**Required work**
All of the data below should be printed again exactly, pictures excluded.

Data items:
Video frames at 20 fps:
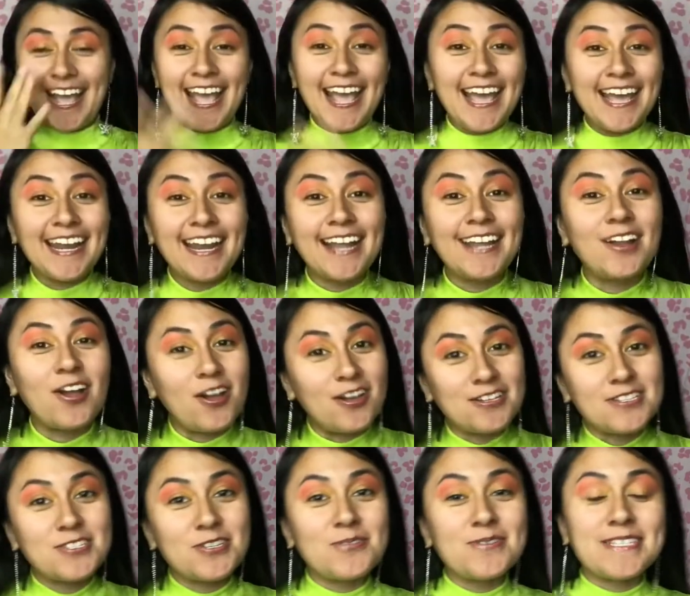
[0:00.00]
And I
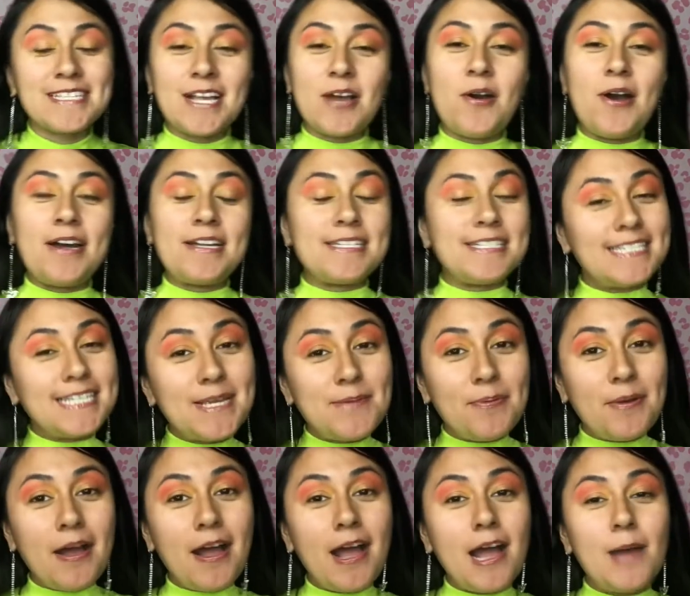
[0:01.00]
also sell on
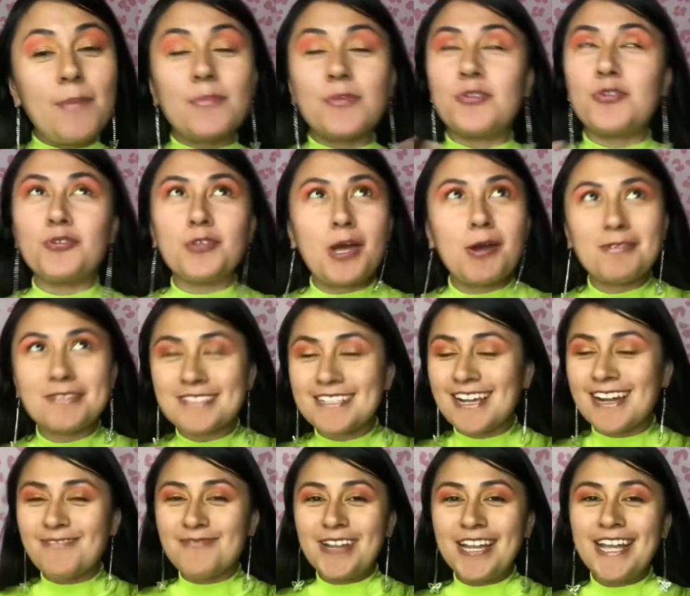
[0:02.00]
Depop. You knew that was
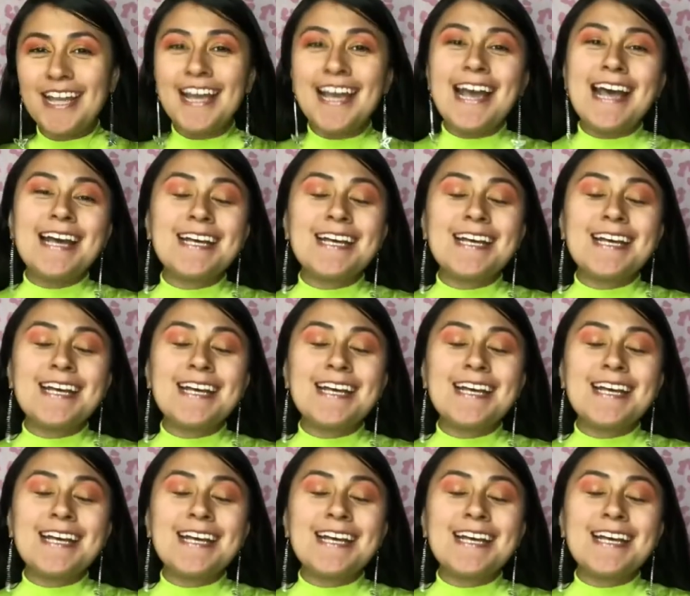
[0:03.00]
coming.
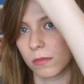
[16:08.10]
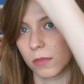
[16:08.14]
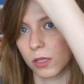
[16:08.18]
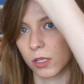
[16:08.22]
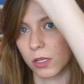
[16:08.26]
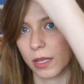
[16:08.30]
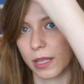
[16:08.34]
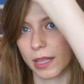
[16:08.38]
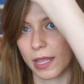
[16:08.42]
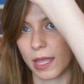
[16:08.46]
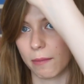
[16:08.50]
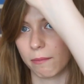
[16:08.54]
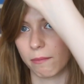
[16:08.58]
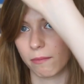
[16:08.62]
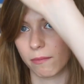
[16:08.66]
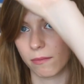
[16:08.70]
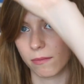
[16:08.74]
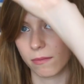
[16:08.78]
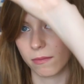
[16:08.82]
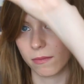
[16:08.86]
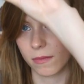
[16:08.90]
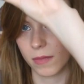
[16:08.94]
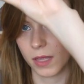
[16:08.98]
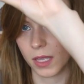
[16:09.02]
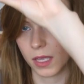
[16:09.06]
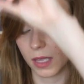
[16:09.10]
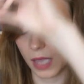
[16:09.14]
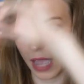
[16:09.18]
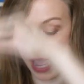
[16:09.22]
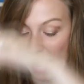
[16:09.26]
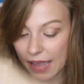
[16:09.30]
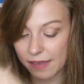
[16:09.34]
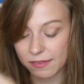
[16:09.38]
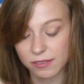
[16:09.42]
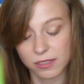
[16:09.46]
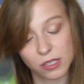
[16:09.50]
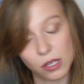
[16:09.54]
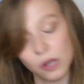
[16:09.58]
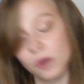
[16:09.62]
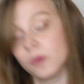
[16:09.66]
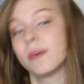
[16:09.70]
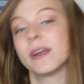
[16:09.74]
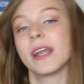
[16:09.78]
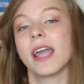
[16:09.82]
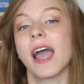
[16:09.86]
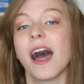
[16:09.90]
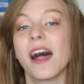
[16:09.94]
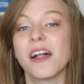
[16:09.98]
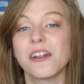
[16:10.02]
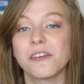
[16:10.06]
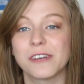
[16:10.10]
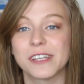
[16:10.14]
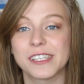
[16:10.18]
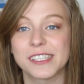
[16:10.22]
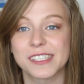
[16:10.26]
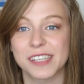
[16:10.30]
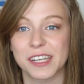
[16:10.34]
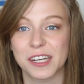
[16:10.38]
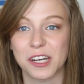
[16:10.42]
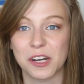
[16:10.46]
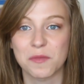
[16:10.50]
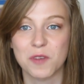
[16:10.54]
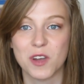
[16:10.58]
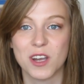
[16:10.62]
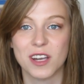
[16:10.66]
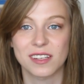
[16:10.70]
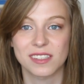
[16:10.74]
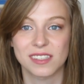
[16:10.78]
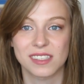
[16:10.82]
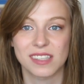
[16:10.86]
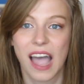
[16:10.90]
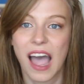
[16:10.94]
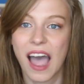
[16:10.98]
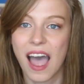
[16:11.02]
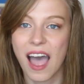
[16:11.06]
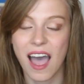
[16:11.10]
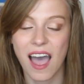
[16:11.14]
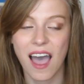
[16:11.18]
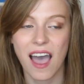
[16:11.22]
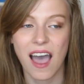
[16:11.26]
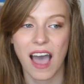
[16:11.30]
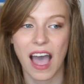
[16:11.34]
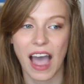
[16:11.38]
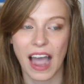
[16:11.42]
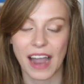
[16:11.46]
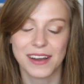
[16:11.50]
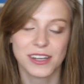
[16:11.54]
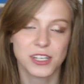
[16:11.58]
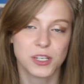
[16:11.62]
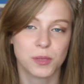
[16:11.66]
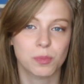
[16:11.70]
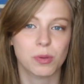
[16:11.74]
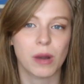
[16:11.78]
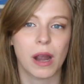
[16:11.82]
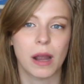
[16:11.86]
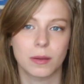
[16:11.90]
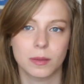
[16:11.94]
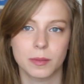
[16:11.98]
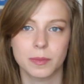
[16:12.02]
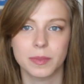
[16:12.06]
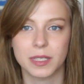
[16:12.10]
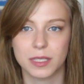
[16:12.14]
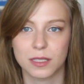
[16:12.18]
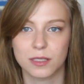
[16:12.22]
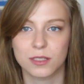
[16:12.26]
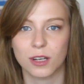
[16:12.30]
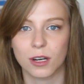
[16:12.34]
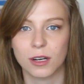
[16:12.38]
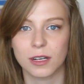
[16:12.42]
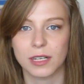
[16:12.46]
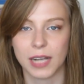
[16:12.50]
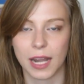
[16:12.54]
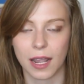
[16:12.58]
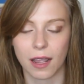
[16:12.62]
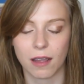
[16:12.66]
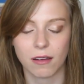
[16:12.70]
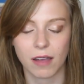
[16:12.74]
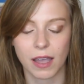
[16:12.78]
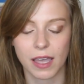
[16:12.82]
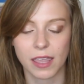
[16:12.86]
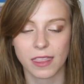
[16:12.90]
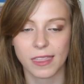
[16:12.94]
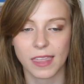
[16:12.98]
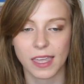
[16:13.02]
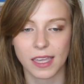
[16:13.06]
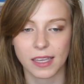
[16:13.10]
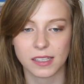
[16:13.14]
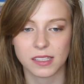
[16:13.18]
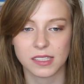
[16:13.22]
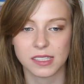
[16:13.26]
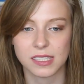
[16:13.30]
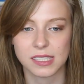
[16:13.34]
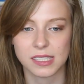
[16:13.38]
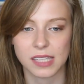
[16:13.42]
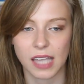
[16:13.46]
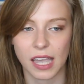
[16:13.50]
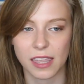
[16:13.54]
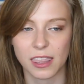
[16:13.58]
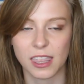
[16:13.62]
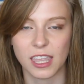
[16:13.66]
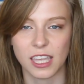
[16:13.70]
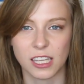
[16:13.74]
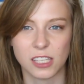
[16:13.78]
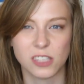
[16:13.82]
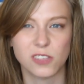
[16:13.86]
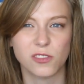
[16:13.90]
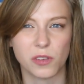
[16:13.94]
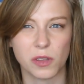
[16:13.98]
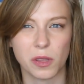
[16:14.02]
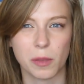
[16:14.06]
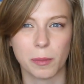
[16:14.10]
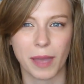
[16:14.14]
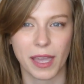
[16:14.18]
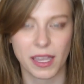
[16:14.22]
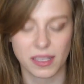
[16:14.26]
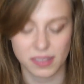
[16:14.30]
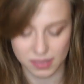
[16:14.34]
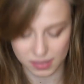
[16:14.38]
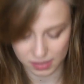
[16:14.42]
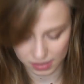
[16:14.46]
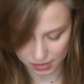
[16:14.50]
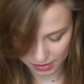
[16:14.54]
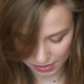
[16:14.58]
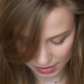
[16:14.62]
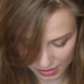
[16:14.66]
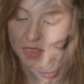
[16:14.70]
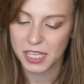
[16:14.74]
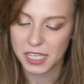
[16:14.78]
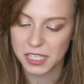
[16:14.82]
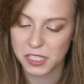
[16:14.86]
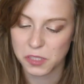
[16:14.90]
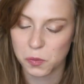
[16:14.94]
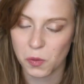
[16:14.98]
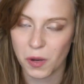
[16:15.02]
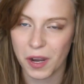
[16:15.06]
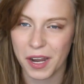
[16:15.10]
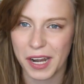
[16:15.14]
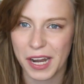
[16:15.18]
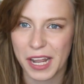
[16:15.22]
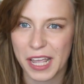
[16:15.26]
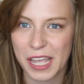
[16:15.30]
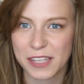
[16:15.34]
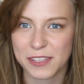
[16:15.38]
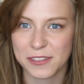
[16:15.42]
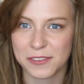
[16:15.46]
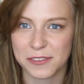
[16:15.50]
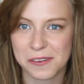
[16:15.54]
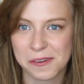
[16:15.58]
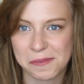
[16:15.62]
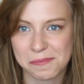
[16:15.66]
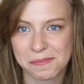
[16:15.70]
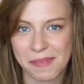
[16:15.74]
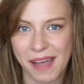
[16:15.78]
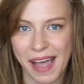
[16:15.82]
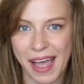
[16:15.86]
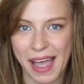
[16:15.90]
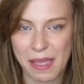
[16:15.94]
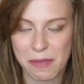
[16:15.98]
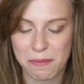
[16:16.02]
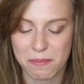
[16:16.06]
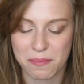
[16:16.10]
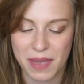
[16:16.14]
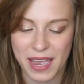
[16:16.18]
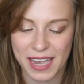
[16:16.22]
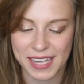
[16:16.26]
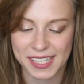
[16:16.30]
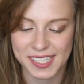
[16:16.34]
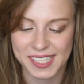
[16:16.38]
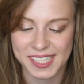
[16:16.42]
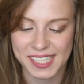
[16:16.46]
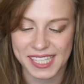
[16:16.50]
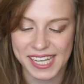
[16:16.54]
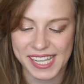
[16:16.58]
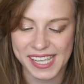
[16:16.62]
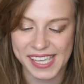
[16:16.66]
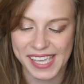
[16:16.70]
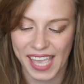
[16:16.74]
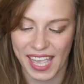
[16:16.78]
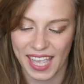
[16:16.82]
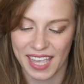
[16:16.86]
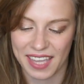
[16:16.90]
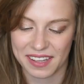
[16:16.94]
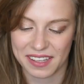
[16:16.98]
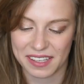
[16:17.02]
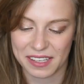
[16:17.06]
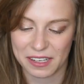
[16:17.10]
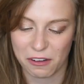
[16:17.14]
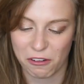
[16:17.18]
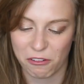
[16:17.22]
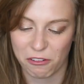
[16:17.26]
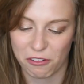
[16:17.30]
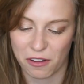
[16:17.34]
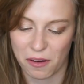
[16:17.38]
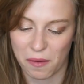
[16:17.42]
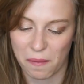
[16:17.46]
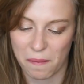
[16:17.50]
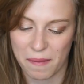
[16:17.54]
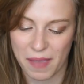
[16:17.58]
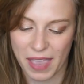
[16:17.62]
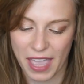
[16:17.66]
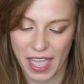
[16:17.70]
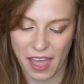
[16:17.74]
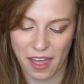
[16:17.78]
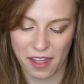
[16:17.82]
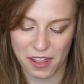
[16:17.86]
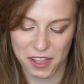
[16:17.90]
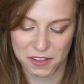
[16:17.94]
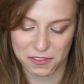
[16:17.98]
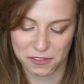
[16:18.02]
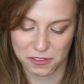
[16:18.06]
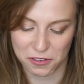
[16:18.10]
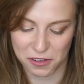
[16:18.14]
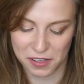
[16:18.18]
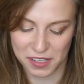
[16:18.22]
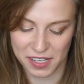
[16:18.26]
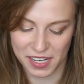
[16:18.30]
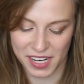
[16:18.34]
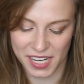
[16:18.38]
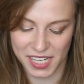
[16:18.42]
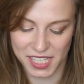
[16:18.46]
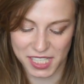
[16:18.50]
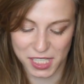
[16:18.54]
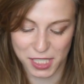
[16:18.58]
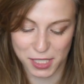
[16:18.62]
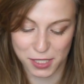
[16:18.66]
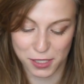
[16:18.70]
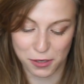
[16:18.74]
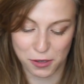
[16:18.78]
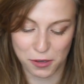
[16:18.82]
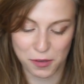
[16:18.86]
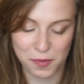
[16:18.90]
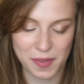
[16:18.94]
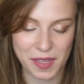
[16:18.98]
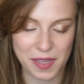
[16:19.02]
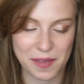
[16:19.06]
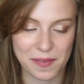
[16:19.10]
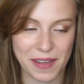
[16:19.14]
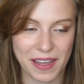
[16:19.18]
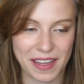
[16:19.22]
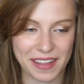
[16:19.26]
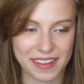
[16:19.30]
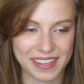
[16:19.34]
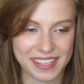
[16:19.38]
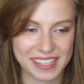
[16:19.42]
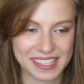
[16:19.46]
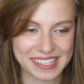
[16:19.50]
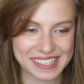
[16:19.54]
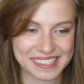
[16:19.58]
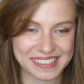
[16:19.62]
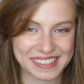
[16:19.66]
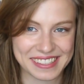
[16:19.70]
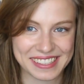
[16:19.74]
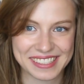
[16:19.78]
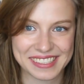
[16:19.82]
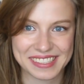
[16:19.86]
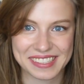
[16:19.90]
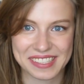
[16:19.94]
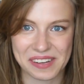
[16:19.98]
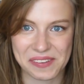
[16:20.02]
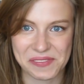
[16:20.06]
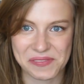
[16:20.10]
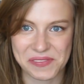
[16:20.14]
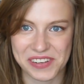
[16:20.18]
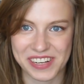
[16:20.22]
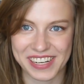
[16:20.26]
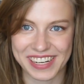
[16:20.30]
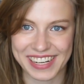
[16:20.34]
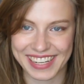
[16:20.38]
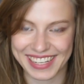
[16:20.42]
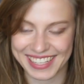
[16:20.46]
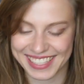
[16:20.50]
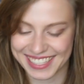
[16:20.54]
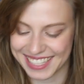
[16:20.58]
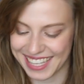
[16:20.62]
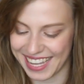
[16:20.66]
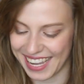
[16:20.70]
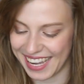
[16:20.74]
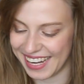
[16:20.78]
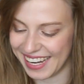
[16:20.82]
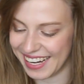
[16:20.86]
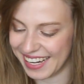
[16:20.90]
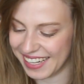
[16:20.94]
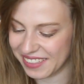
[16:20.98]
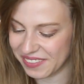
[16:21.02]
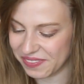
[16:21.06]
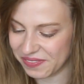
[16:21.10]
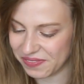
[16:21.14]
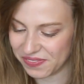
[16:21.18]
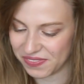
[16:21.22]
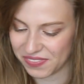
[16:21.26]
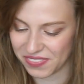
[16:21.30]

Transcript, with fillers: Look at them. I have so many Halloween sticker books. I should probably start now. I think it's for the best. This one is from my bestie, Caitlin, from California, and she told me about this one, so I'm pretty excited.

**Answer section**
Video frames at 20 fps:
[0:00.00]
And I
[0:01.00]
also sell on
[0:02.00]
Depop. You knew that was
[0:03.00]
coming.
[16:08.10]
[16:08.14]
[16:08.18]
[16:08.22]
[16:08.26]
[16:08.30]
[16:08.34]
[16:08.38]
[16:08.42]
[16:08.46]
[16:08.50]
[16:08.54]
[16:08.58]
[16:08.62]
[16:08.66]
[16:08.70]
[16:08.74]
[16:08.78]
[16:08.82]
[16:08.86]
[16:08.90]
[16:08.94]
[16:08.98]
[16:09.02]
[16:09.06]
[16:09.10]
[16:09.14]
[16:09.18]
[16:09.22]
[16:09.26]
[16:09.30]
[16:09.34]
[16:09.38]
[16:09.42]
[16:09.46]
[16:09.50]
[16:09.54]
[16:09.58]
[16:09.62]
[16:09.66]
[16:09.70]
[16:09.74]
[16:09.78]
[16:09.82]
[16:09.86]
[16:09.90]
[16:09.94]
[16:09.98]
[16:10.02]
[16:10.06]
[16:10.10]
[16:10.14]
[16:10.18]
[16:10.22]
[16:10.26]
[16:10.30]
[16:10.34]
[16:10.38]
[16:10.42]
[16:10.46]
[16:10.50]
[16:10.54]
[16:10.58]
[16:10.62]
[16:10.66]
[16:10.70]
[16:10.74]
[16:10.78]
[16:10.82]
[16:10.86]
[16:10.90]
[16:10.94]
[16:10.98]
[16:11.02]
[16:11.06]
[16:11.10]
[16:11.14]
[16:11.18]
[16:11.22]
[16:11.26]
[16:11.30]
[16:11.34]
[16:11.38]
[16:11.42]
[16:11.46]
[16:11.50]
[16:11.54]
[16:11.58]
[16:11.62]
[16:11.66]
[16:11.70]
[16:11.74]
[16:11.78]
[16:11.82]
[16:11.86]
[16:11.90]
[16:11.94]
[16:11.98]
[16:12.02]
[16:12.06]
[16:12.10]
[16:12.14]
[16:12.18]
[16:12.22]
[16:12.26]
[16:12.30]
[16:12.34]
[16:12.38]
[16:12.42]
[16:12.46]
[16:12.50]
[16:12.54]
[16:12.58]
[16:12.62]
[16:12.66]
[16:12.70]
[16:12.74]
[16:12.78]
[16:12.82]
[16:12.86]
[16:12.90]
[16:12.94]
[16:12.98]
[16:13.02]
[16:13.06]
[16:13.10]
[16:13.14]
[16:13.18]
[16:13.22]
[16:13.26]
[16:13.30]
[16:13.34]
[16:13.38]
[16:13.42]
[16:13.46]
[16:13.50]
[16:13.54]
[16:13.58]
[16:13.62]
[16:13.66]
[16:13.70]
[16:13.74]
[16:13.78]
[16:13.82]
[16:13.86]
[16:13.90]
[16:13.94]
[16:13.98]
[16:14.02]
[16:14.06]
[16:14.10]
[16:14.14]
[16:14.18]
[16:14.22]
[16:14.26]
[16:14.30]
[16:14.34]
[16:14.38]
[16:14.42]
[16:14.46]
[16:14.50]
[16:14.54]
[16:14.58]
[16:14.62]
[16:14.66]
[16:14.70]
[16:14.74]
[16:14.78]
[16:14.82]
[16:14.86]
[16:14.90]
[16:14.94]
[16:14.98]
[16:15.02]
[16:15.06]
[16:15.10]
[16:15.14]
[16:15.18]
[16:15.22]
[16:15.26]
[16:15.30]
[16:15.34]
[16:15.38]
[16:15.42]
[16:15.46]
[16:15.50]
[16:15.54]
[16:15.58]
[16:15.62]
[16:15.66]
[16:15.70]
[16:15.74]
[16:15.78]
[16:15.82]
[16:15.86]
[16:15.90]
[16:15.94]
[16:15.98]
[16:16.02]
[16:16.06]
[16:16.10]
[16:16.14]
[16:16.18]
[16:16.22]
[16:16.26]
[16:16.30]
[16:16.34]
[16:16.38]
[16:16.42]
[16:16.46]
[16:16.50]
[16:16.54]
[16:16.58]
[16:16.62]
[16:16.66]
[16:16.70]
[16:16.74]
[16:16.78]
[16:16.82]
[16:16.86]
[16:16.90]
[16:16.94]
[16:16.98]
[16:17.02]
[16:17.06]
[16:17.10]
[16:17.14]
[16:17.18]
[16:17.22]
[16:17.26]
[16:17.30]
[16:17.34]
[16:17.38]
[16:17.42]
[16:17.46]
[16:17.50]
[16:17.54]
[16:17.58]
[16:17.62]
[16:17.66]
[16:17.70]
[16:17.74]
[16:17.78]
[16:17.82]
[16:17.86]
[16:17.90]
[16:17.94]
[16:17.98]
[16:18.02]
[16:18.06]
[16:18.10]
[16:18.14]
[16:18.18]
[16:18.22]
[16:18.26]
[16:18.30]
[16:18.34]
[16:18.38]
[16:18.42]
[16:18.46]
[16:18.50]
[16:18.54]
[16:18.58]
[16:18.62]
[16:18.66]
[16:18.70]
[16:18.74]
[16:18.78]
[16:18.82]
[16:18.86]
[16:18.90]
[16:18.94]
[16:18.98]
[16:19.02]
[16:19.06]
[16:19.10]
[16:19.14]
[16:19.18]
[16:19.22]
[16:19.26]
[16:19.30]
[16:19.34]
[16:19.38]
[16:19.42]
[16:19.46]
[16:19.50]
[16:19.54]
[16:19.58]
[16:19.62]
[16:19.66]
[16:19.70]
[16:19.74]
[16:19.78]
[16:19.82]
[16:19.86]
[16:19.90]
[16:19.94]
[16:19.98]
[16:20.02]
[16:20.06]
[16:20.10]
[16:20.14]
[16:20.18]
[16:20.22]
[16:20.26]
[16:20.30]
[16:20.34]
[16:20.38]
[16:20.42]
[16:20.46]
[16:20.50]
[16:20.54]
[16:20.58]
[16:20.62]
[16:20.66]
[16:20.70]
[16:20.74]
[16:20.78]
[16:20.82]
[16:20.86]
[16:20.90]
[16:20.94]
[16:20.98]
[16:21.02]
[16:21.06]
[16:21.10]
[16:21.14]
[16:21.18]
[16:21.22]
[16:21.26]
[16:21.30]

Transcript, with fillers: Look at them. I have so many Halloween sticker books. I should probably start now. I think it's for the best. This one is from my bestie, Caitlin, from California, and she told me about this one, so I'm pretty excited.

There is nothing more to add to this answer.